TaxiBGC (Taxonomy-guided Identification of Biosynthetic Gene Clusters) is a computational pipeline for predicting experimentally characterized Biosynthetic Gene Clusters (BGCs) and their known secondary metabolites (SMs) (also called natural products) from shotgun metagenomic sequencing data.
On a metagenome sample, TaxiBGC performs three major steps:
- Taxonomic profiling using MetaPhlAn3 (v3.0.13 or higher) to identify BGC-harboring microbial species
- The first-pass prediction of BGCs through querying these species (identified in the first step) in the TaxiBGC reference database
- in silico confirmation of the predicted BGCs (from the second step) based on read mapping (i.e., alignment) using BBMap
If you use TaxiBGC, please cite:
TaxiBGC: a Taxonomy-guided Approach for Profiling Experimentally Characterized Microbial Biosynthetic Gene Clusters and Secondary Metabolite Production Potential in Metagenomes Gupta et al. mSystems (2022).

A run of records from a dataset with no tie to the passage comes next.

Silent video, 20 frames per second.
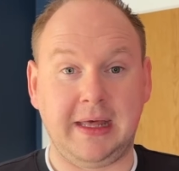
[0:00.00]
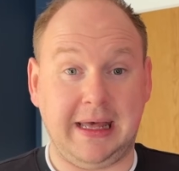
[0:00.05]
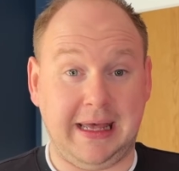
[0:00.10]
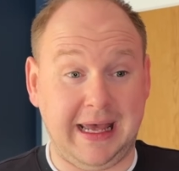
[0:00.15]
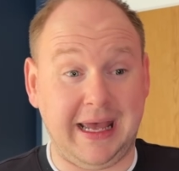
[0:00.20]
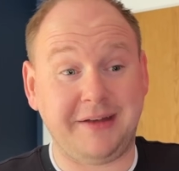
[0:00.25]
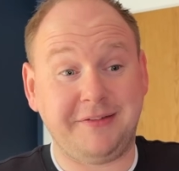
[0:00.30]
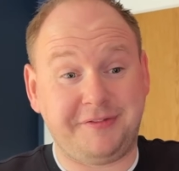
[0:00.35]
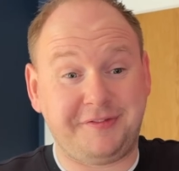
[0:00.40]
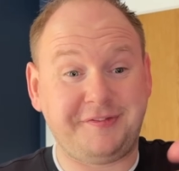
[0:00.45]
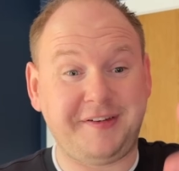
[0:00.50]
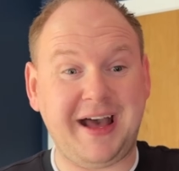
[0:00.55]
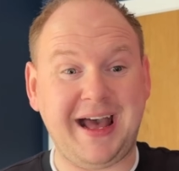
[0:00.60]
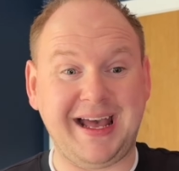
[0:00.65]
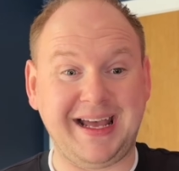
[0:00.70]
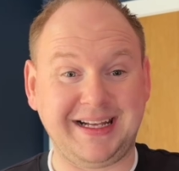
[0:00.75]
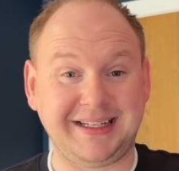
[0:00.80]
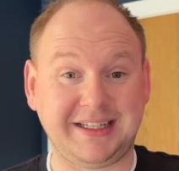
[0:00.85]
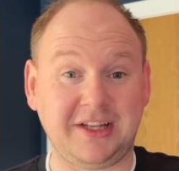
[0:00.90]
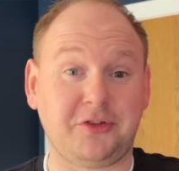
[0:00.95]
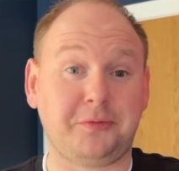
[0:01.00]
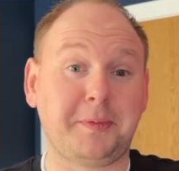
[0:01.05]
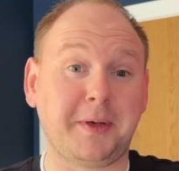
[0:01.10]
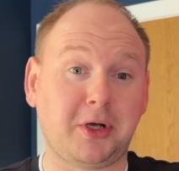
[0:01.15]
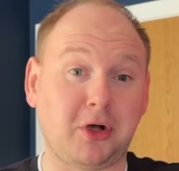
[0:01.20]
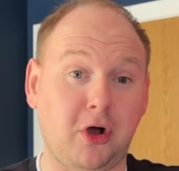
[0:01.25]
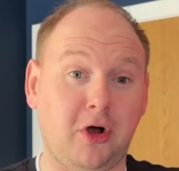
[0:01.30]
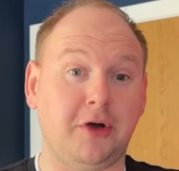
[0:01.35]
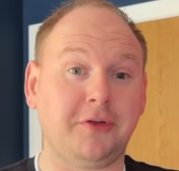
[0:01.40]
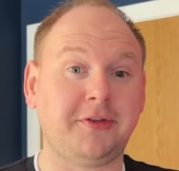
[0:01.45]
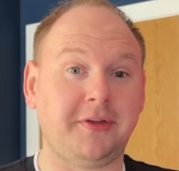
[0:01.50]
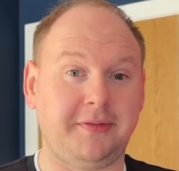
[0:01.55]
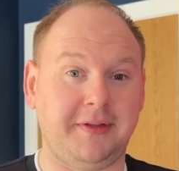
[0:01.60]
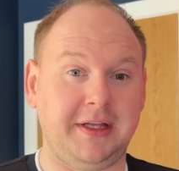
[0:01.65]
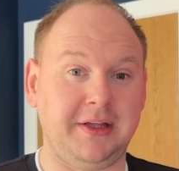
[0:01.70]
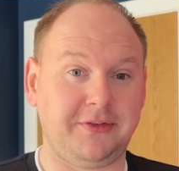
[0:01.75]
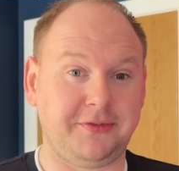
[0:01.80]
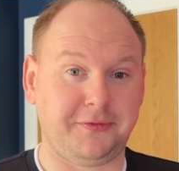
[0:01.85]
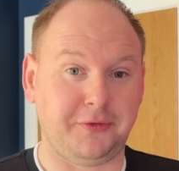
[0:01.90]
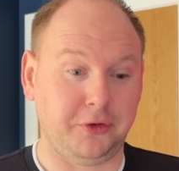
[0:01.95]
In fact, it's because of
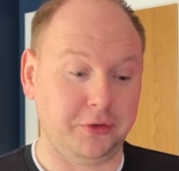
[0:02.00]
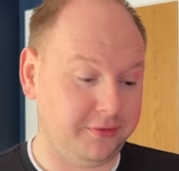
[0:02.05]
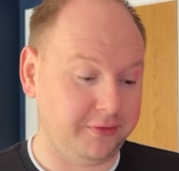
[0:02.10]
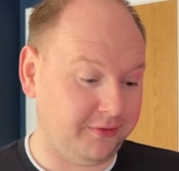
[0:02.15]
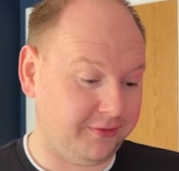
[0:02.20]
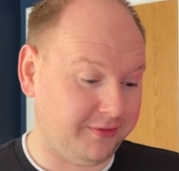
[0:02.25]
these phones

To avoid dependency conflicts, please create an isolated conda environment and install TaxiBGC. Installation via conda/mamba automatically installs TaxiBGC and its dependencies (bbmap, bowtie2, MetaPhlAn3).
- Create new conda environment and install mamba
conda create --name taxibgc_env mamba python=3.8
- Activate environment
conda activate taxibgc_env
- Install taxibgc package with mamba
mamba install -c danielchang2002 -c bioconda -c conda-forge taxibgc
Alternatively (not recommended), the user can clone this repository and install TaxiBGC from the source. For this option, you must manually install dependencies (see conda_recipe/meta.yaml for requirements).
- Clone this repository
git clone https://github.com/danielchang2002/TaxiBGC_2022.git
- Install python script
python setup.py install
Try downloading and running TaxiBGC on an example metagenome.
Input: Two (forward/reverse) raw fastq (or fastq.gz) files generated from paired-end metagenome reads
Output: Predicted (if any) experimentally characterized BGCs and their known SMs
Usage: taxibgc [-h] -n NUM_THREADS -f FORWARD -r REVERSE -o OUTPUT [-g BGC_GENE_PRESENCE_THRESHOLD] [-b BGC_COVERAGE_THRESHOLD]
* Example usage:
$ ls
.
├── forward.fastq
└── reverse.fastq
$ taxibgc -n 8 -f forward.fastq -r reverse.fastq -o output_prefix
$ ls
.
├── forward.fastq
├── reverse.fastq
├── output_prefix_BGC_FINAL_RESULT.txt
├── output_prefix_BGC_metsp.txt
└── output_prefix_coverage_stats_taxibgc2022.txt
The three output files are:
(i) output_prefix_BGC_FINAL_RESULT.txt: A list of the predicted biosynthetic gene clusters (i.e., MIBiG BGC IDs), SMs, BGC classes, and source species
(ii) output_prefix_BGC_metsp.txt: MetaPhlAn3 species-level taxonomic profiling output
(iii) output_prefix_coverage_stats_taxibgc2022.txt: BBMAP output
required named arguments:
-n NUM_THREADS, --num_threads NUM_THREADS
number of threads
-f FORWARD, --forward FORWARD
forward-read sequences of the metagenome (.fastq)
-r REVERSE, --reverse REVERSE
reverse-read sequences of the metagenome (.fastq)
-o OUTPUT, --output OUTPUT
prefix to designate output file names
optional arguments:
-h, --help show this help message and exit
-g BGC_GENE_PRESENCE_THRESHOLD, --BGC_gene_presence_threshold
a user-defined BGC gene presence threshold (see description in the TaxiBGC manuscript). default is set to "5" for 5%.
-b BGC_COVERAGE_THRESHOLD, --BGC_coverage_threshold
a user-defined BGC coverage threshold (see description in the TaxiBGC manuscript). default is set to "10" for 10%.
The computation runtime depends on the size of the input metagenome and the specs of the computer system. On a 2019 MacBook Pro with a 2.3 GHz 8-Core Intel Core i9 processor and 16GB of RAM, a single run of TaxiBGC on an input metagenome of approximately 4 GB takes about half an hour. Please note that the initial run on any machine will take extra time because databases will need to be downloaded and installed prior to the actual computation.